Problem to solve:
From the entries below, copy every line that holds the word "with".

Stored data:
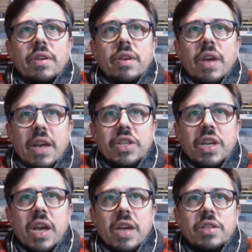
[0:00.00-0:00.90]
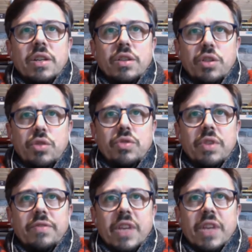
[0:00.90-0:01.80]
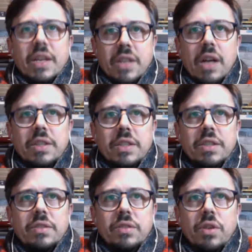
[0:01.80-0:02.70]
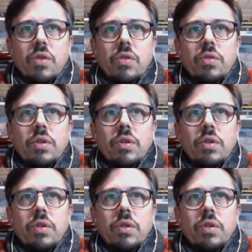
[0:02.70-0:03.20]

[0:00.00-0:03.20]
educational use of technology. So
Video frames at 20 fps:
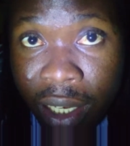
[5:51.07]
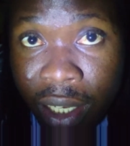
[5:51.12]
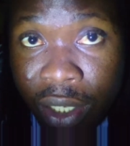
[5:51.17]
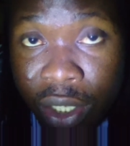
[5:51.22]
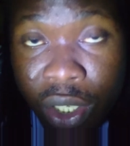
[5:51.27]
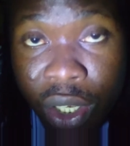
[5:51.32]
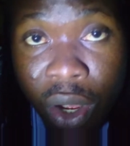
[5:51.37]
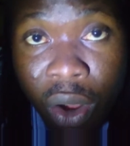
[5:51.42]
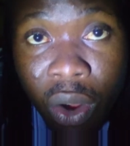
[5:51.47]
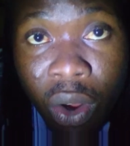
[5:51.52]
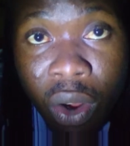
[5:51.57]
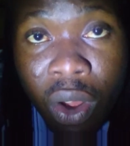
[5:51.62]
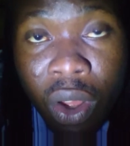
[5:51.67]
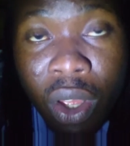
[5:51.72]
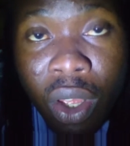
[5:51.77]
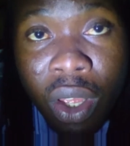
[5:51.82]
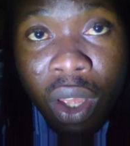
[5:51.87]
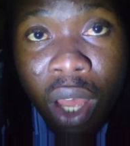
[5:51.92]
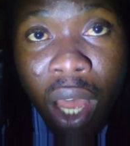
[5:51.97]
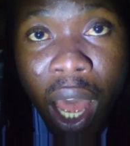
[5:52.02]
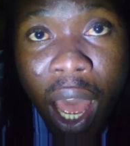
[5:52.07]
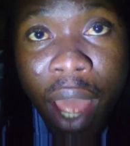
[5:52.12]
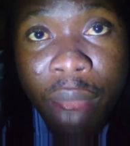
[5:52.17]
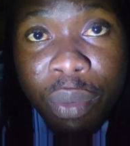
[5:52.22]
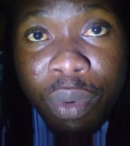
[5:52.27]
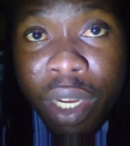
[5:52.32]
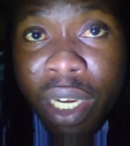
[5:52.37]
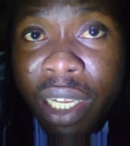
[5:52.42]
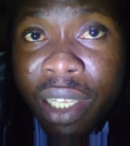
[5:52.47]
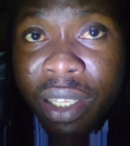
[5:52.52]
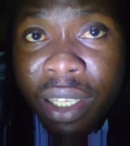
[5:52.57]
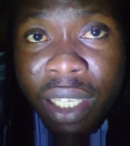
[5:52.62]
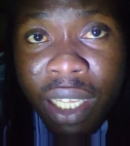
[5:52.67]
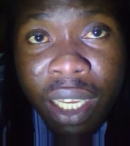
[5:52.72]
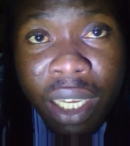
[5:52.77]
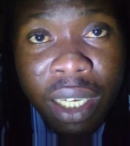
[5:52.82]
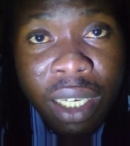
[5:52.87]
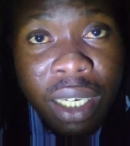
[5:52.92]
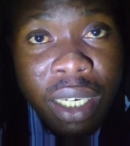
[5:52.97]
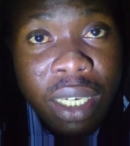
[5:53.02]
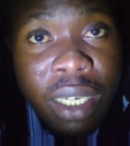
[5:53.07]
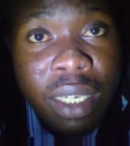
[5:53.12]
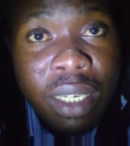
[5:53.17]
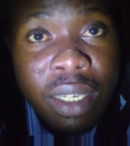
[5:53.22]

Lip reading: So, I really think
...
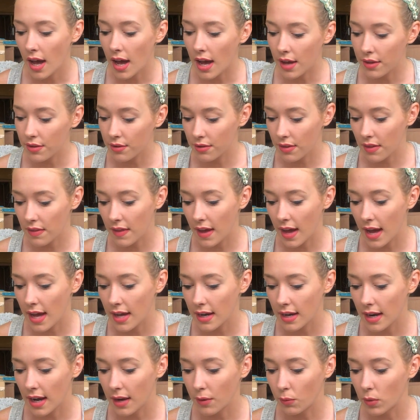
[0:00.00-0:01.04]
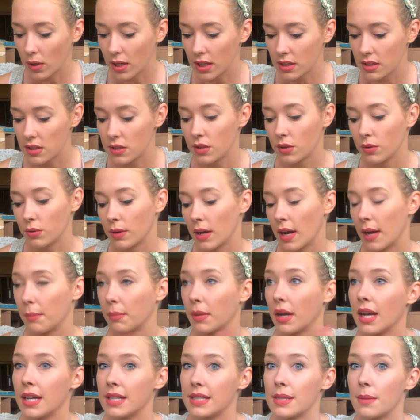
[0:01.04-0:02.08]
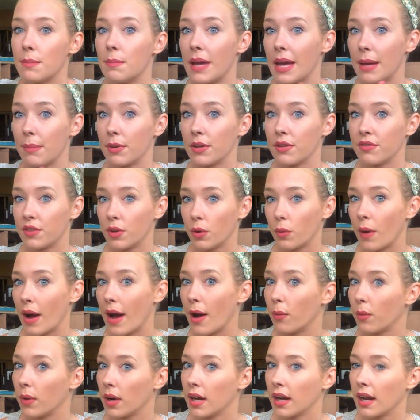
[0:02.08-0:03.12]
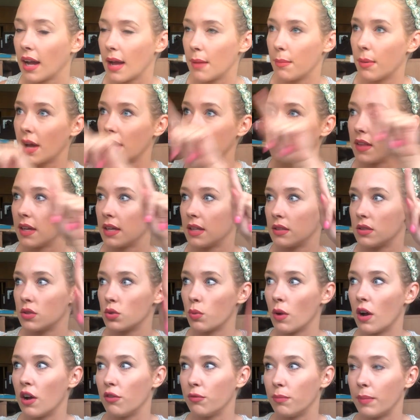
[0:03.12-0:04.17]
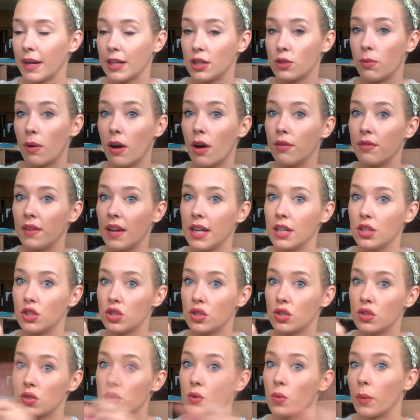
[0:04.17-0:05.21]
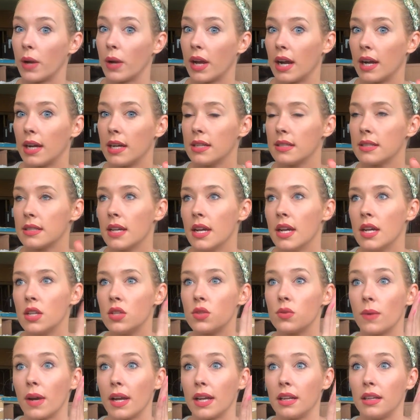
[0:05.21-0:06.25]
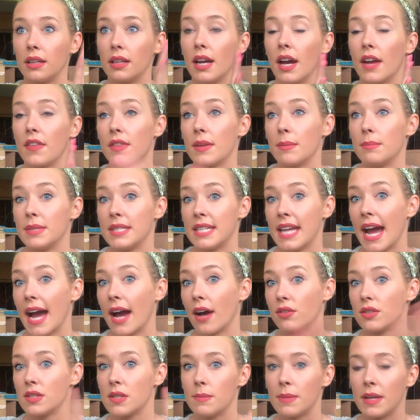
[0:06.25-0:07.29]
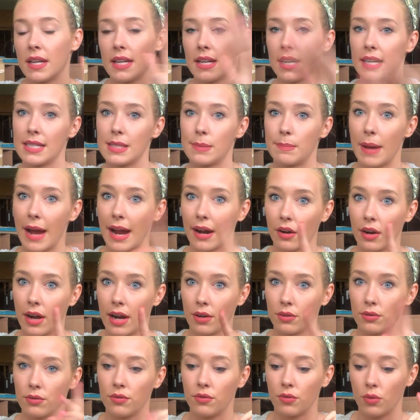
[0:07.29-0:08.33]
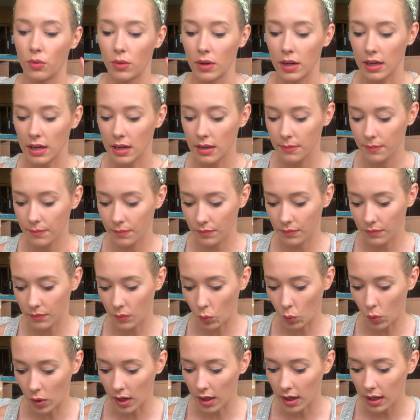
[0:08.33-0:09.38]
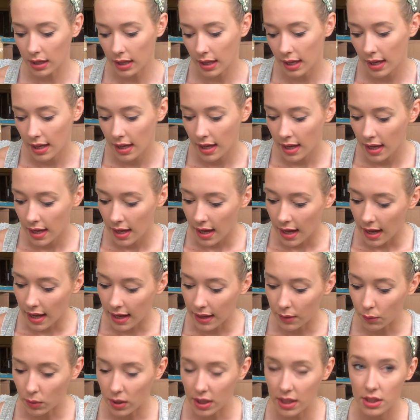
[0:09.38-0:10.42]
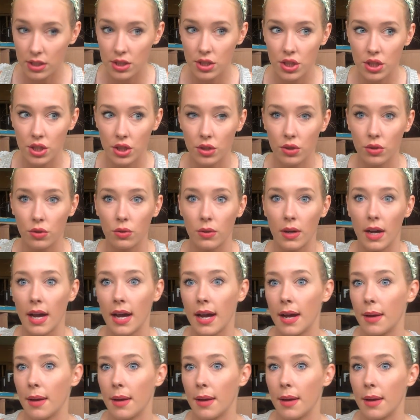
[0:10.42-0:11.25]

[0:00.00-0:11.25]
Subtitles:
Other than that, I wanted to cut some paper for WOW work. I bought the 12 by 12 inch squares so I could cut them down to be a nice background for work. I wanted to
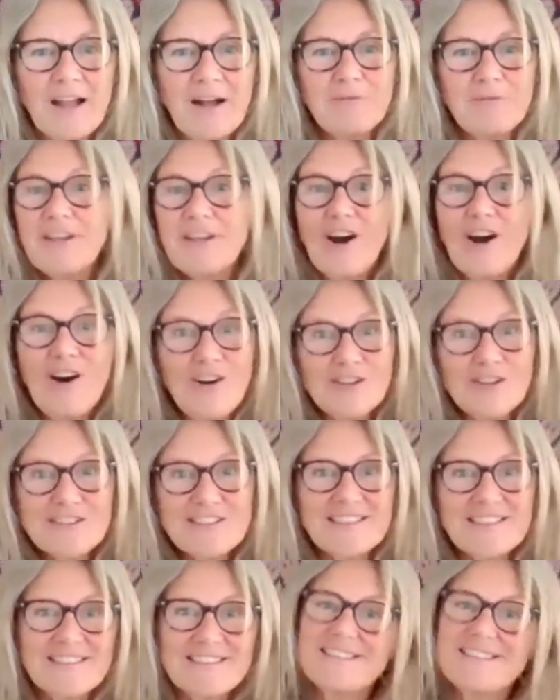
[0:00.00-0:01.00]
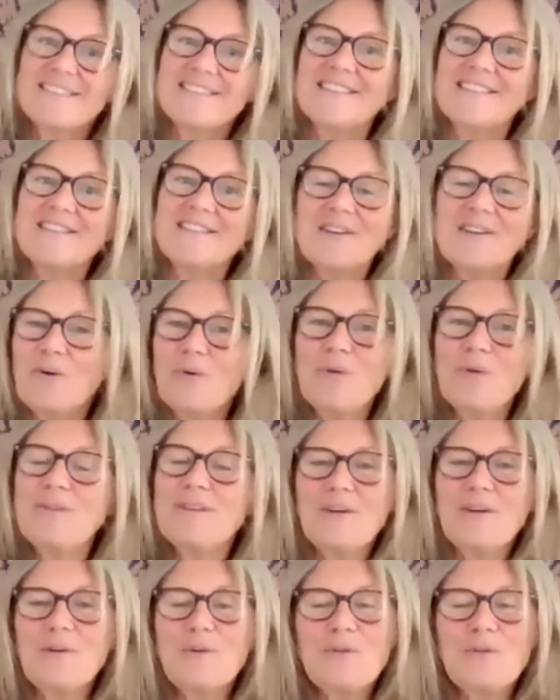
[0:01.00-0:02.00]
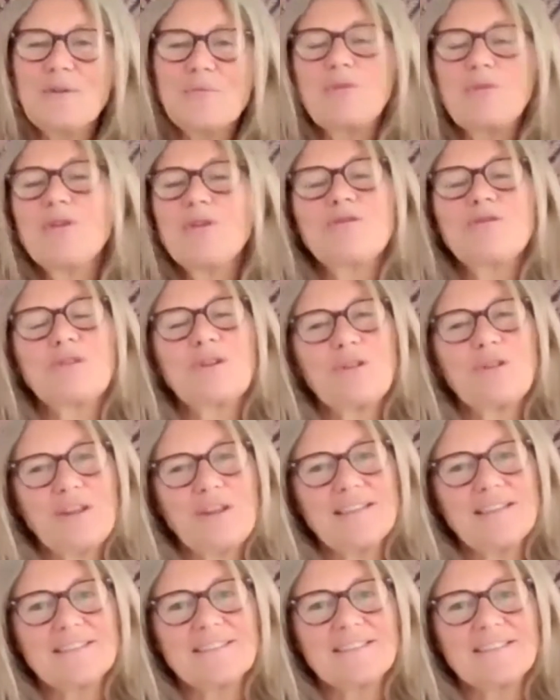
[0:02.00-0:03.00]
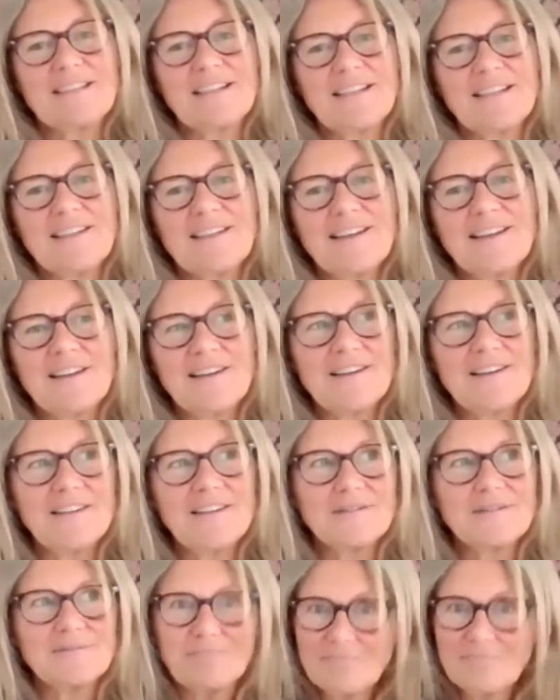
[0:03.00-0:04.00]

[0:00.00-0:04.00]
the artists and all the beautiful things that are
...
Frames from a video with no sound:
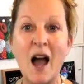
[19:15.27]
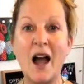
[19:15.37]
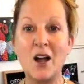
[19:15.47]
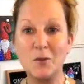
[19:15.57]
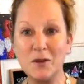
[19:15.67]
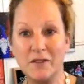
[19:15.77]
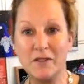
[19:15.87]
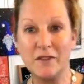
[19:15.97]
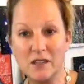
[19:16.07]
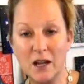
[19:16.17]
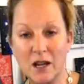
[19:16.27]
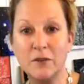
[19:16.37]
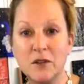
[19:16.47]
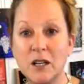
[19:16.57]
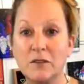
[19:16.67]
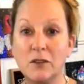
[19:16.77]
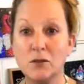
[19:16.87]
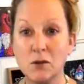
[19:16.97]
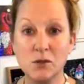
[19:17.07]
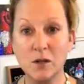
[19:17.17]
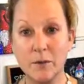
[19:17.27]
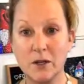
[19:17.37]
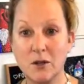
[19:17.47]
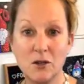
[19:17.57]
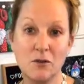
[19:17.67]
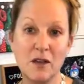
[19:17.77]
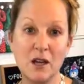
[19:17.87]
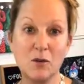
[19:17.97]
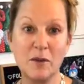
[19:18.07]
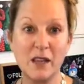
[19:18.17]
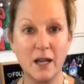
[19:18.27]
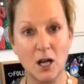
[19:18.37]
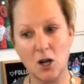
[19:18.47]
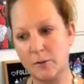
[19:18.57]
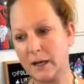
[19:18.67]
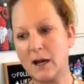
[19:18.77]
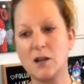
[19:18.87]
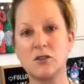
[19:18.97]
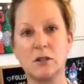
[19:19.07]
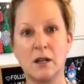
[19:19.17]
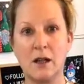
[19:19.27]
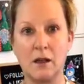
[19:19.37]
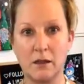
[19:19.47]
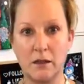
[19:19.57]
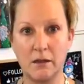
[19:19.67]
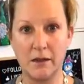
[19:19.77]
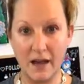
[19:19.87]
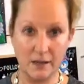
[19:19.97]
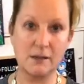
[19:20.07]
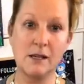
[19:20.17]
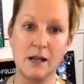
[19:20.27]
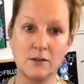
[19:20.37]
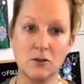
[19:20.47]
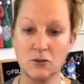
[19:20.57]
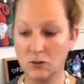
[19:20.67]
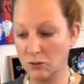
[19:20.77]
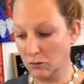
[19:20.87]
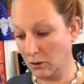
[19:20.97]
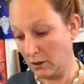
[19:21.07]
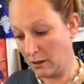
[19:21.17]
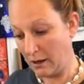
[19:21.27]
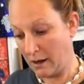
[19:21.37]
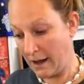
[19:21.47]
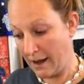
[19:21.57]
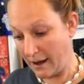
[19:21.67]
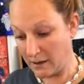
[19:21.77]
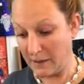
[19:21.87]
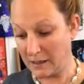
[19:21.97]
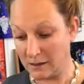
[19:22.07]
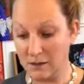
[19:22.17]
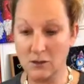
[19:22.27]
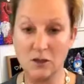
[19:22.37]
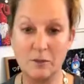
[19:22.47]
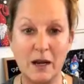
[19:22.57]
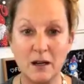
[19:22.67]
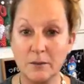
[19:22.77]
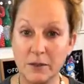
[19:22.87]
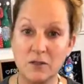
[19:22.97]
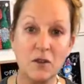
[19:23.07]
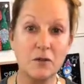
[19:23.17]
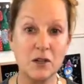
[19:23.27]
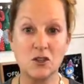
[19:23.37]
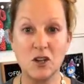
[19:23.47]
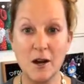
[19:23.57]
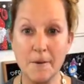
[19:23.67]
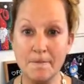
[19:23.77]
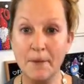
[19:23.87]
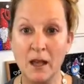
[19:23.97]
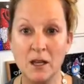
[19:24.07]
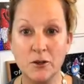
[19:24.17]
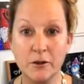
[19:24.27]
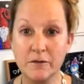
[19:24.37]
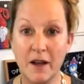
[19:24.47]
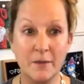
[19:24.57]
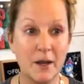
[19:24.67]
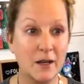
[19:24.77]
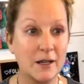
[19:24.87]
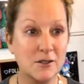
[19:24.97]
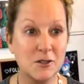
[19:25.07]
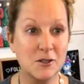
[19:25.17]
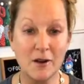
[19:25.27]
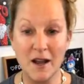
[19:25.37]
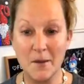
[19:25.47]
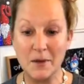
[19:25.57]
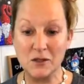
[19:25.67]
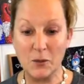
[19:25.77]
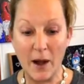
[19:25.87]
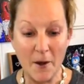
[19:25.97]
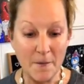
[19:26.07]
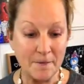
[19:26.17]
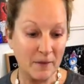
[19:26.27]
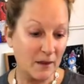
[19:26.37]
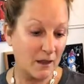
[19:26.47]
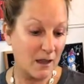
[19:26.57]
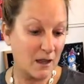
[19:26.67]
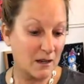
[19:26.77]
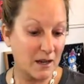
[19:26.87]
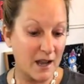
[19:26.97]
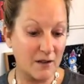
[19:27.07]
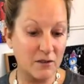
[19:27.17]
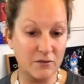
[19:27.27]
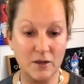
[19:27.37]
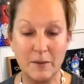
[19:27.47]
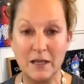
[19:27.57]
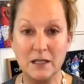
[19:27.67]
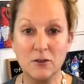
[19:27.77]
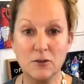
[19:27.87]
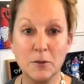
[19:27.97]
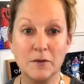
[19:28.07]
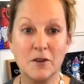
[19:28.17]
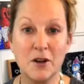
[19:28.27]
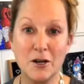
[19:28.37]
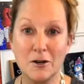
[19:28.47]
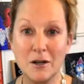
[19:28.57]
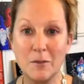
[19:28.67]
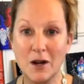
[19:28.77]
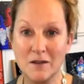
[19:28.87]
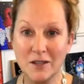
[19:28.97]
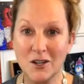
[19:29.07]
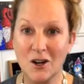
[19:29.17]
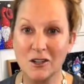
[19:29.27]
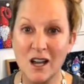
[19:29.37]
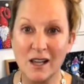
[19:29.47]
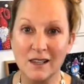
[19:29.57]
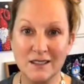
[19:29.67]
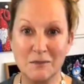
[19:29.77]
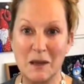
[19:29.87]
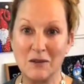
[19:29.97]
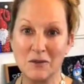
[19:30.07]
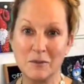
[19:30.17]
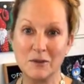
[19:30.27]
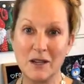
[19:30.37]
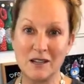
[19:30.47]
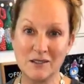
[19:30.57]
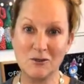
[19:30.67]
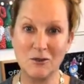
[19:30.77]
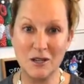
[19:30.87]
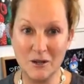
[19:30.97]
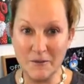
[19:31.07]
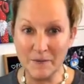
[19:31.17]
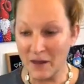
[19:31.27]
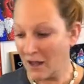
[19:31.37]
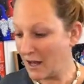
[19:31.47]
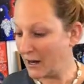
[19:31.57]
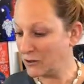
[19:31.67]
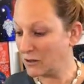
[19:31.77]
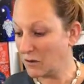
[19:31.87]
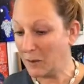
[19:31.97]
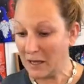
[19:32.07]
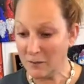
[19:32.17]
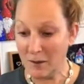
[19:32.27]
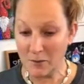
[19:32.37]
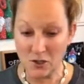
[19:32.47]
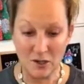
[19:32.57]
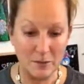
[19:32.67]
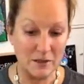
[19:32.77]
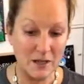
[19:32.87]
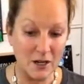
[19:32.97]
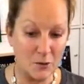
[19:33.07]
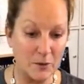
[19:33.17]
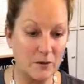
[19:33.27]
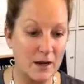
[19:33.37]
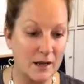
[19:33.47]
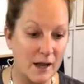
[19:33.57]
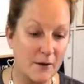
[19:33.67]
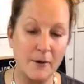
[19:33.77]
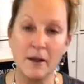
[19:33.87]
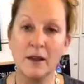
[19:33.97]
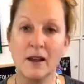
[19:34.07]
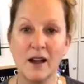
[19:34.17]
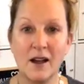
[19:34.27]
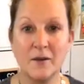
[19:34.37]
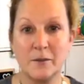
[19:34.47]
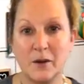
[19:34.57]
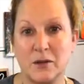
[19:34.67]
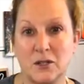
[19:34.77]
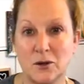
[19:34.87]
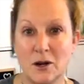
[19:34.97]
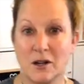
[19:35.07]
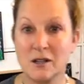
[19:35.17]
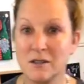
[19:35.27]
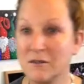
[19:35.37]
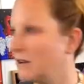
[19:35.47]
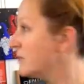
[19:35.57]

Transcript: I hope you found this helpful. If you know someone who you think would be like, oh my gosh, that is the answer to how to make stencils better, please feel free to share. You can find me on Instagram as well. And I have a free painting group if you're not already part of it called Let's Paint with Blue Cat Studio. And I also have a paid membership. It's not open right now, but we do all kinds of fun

Your response:
Frames from a video with no sound:
Transcript: I hope you found this helpful. If you know someone who you think would be like, oh my gosh, that is the answer to how to make stencils better, please feel free to share. You can find me on Instagram as well. And I have a free painting group if you're not already part of it called Let's Paint with Blue Cat Studio. And I also have a paid membership. It's not open right now, but we do all kinds of fun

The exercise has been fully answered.